Le premier vrai choc artistique est toujours suivi d'une intense période de recherche. Je me souviens qu'après avoir visionné pour la première fois Kiki la petite sorcière, j'ai longtemps cherché à comprendre comment Miyazaki avait pu arriver si loin, si haut. La lecture de Starting Point a eu pour moi quelque chose de très personnel, mais elle parlera bien sûr très largement à ses fans ainsi qu'à ceux qui comme moi voudraient percer le mystère.
Starting Point (et sa suite, Turning Point) est ce graal, la compilation de toutes les interviews que Miyazaki ait jamais données, publiée en deux tomes et traduite en anglais par Viz.
Dans ce premier tome, Miyazaki, quoique ayant déjà une solide expérience, n'est pas encore le réalisateur de renom que l'on connaît aujourd'hui, années formatrices obligent. Les interviews de l'époque le reflètent assez bien : ce n'est pas l'artiste révéré que l'on interroge, mais l'animateur doué prêt à partager une opinion ou deux sur un point technique, un collègue ou une tendance de fond. Même une fois connu (Nausicaä a été très rapidement remarqué par le public et la critique), Miyazaki rentre très peu dans les considérations personnelles qu'on attendrait d'une biographie détaillée ou d'un tome de La vie secrète de monsieur le dessinateur.

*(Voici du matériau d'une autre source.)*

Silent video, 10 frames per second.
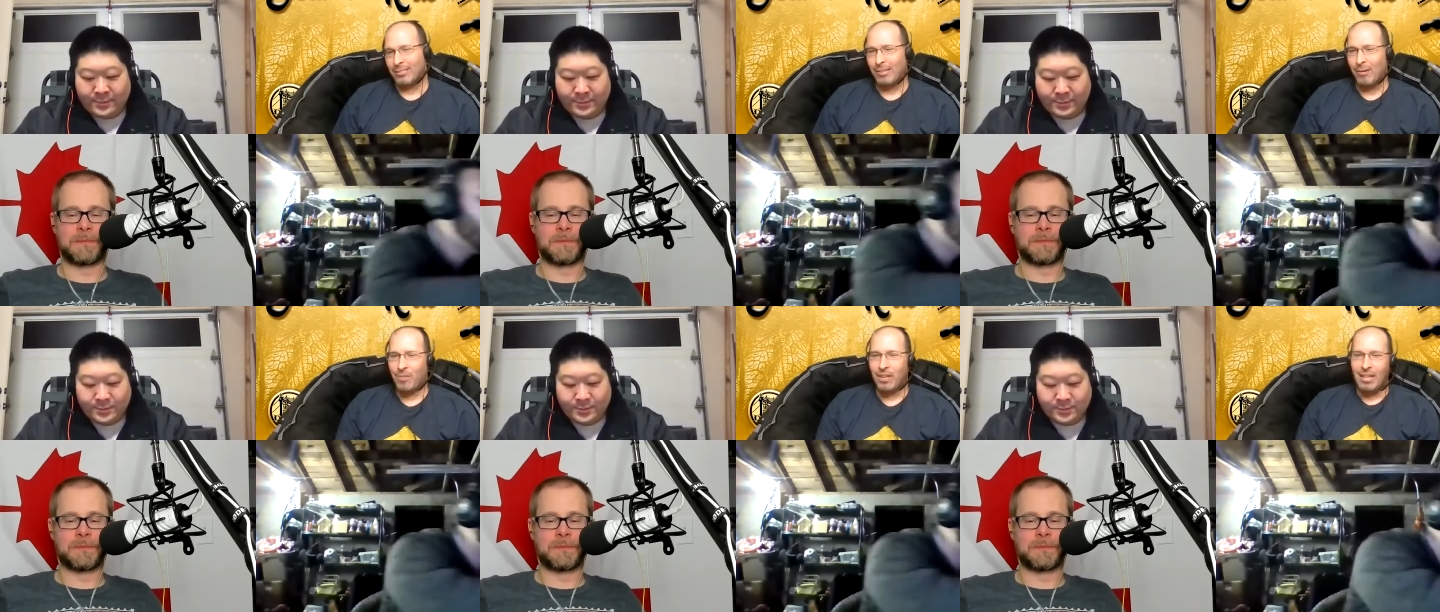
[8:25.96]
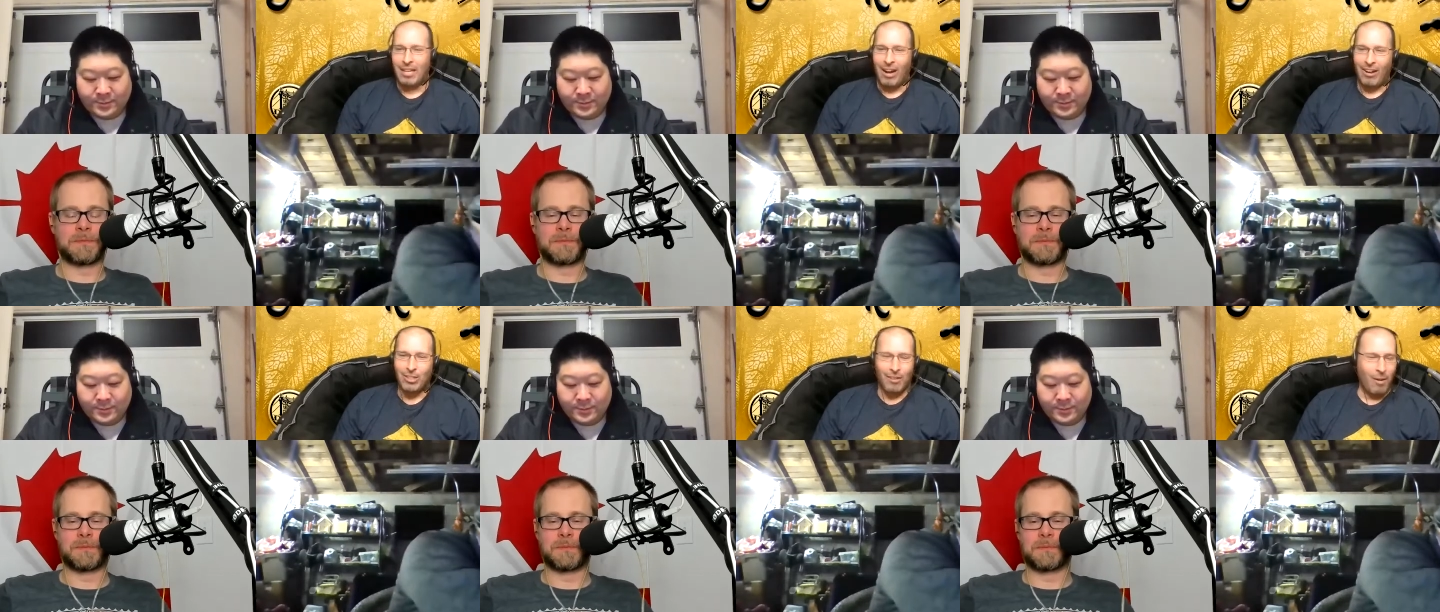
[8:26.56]
Speaker 1: So, all right,
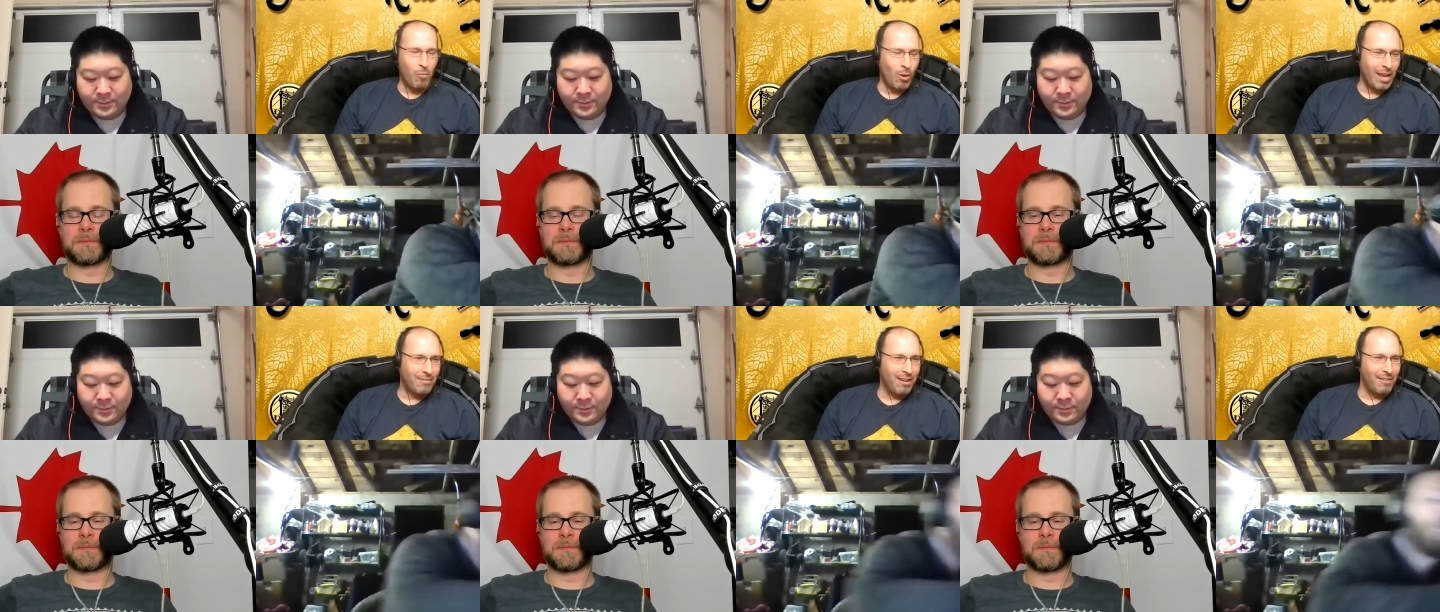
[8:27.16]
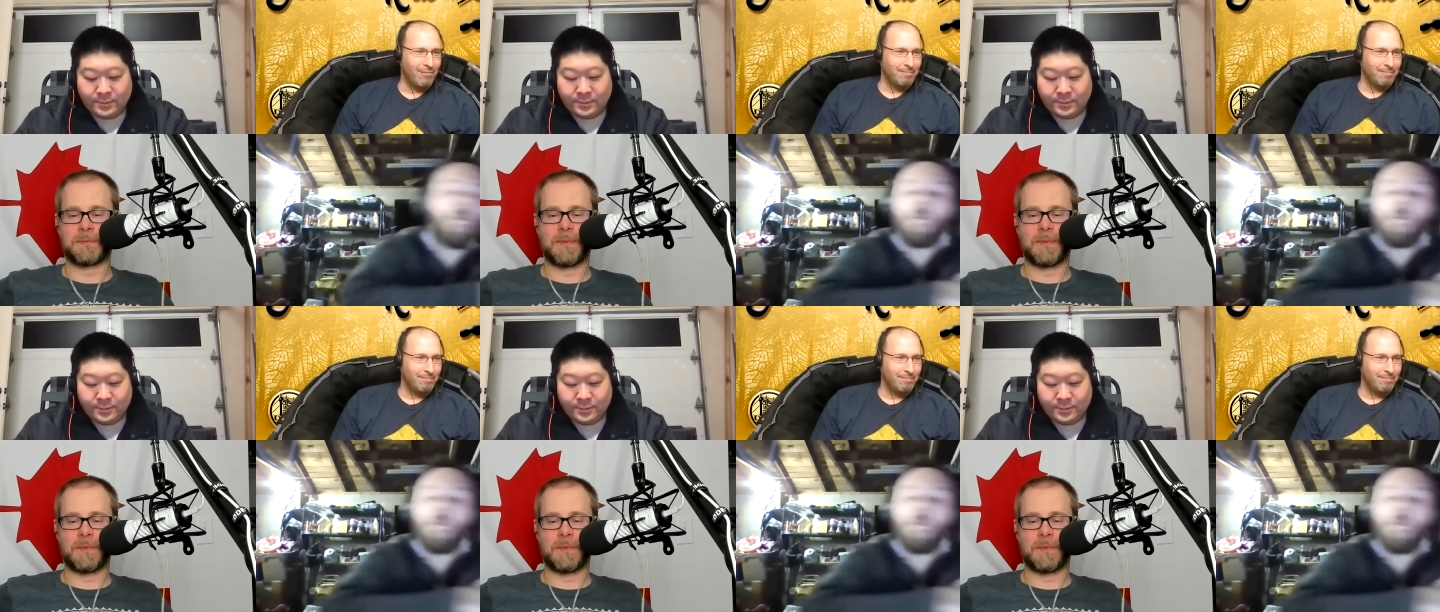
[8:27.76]
John, five point nine five.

C'est d'ailleurs une excellente chose.
C'est pour moi cette approche qui fait l'échec de beaucoup des "portraits" d'aujourd'hui. A force de se concentrer sur la vie privée des grands noms, on oublie souvent que ce qui nous attire chez eux en premier lieu... c'est leur travail. Et quand il s'agit de Miyazaki, on ne va pas beaucoup plus loin chez lui que le seuil de la porte sans se prendre une aimable mais solide rebuffade.
Le principal reproche qu'il faudrait faire à Starting Point serait son choix d'une publication chronologique, donc sans thème central, et le manque de mise en contexte qui en résulte pour le lecteur peu averti. Sur quel film Miyazaki bossait-il en 1985 ? Était-il marié ? Tout se succède sans se suivre et on a du mal à trouver dans Starting Point un récit ou une évolution dans la pensée de Miyazaki qui nous permettrait de mieux le comprendre.
C'est à croire que cet étrange bonhomme a toujours été le même entre 1979 et 1996, travailleur acharné, ne mâchant pas ses mots (lisez son très court hommage écrit à la mort d'Osamu Tezuka, impitoyable dans son honnêteté) et surtout d'une intransigeance totale vis à vis de lui-même ou de ses collègues. Il identifie très tôt le moe, par exemple, comme l'un des cancers qui finira par ronger l'animation japonaise, et c'est dans ce genre de commentaires que l'on retrouve son éthique de travail rugueuse, honnête et si terriblement humaine. Après la lecture de Starting Point je ne vois plus Miyazaki comme un génie insaisissable, mais comme un artisan patient et obstiné qui a su grandir dans un milieu où il est facile d'être médiocre. Ses pensées sont solides et honnêtes, ses références saines, classiques, très maîtrisées. Il y a en lui beaucoup de points communs avec Saint-Exupéry, dont il aime la lecture. Il admet ses doutes mais tape tout de même du poing sur la table quand il le croit nécessaire. Je ne suis pas d'accord avec lui sur certains points ? Quelle importance. En sept mots, voilà ce que je pense de lui, et ce que disent sans doute ses collègues autour d'une bière après une journée tendue. Ils discutent, rigolent peut-être, puis l'un d'eux dit, et tous les autres hochent de la tête :
"Monsieur Hayao Miyazaki est un homme bien."
Et c'est le plus grand compliment que l'on puisse faire à cet homme formidable.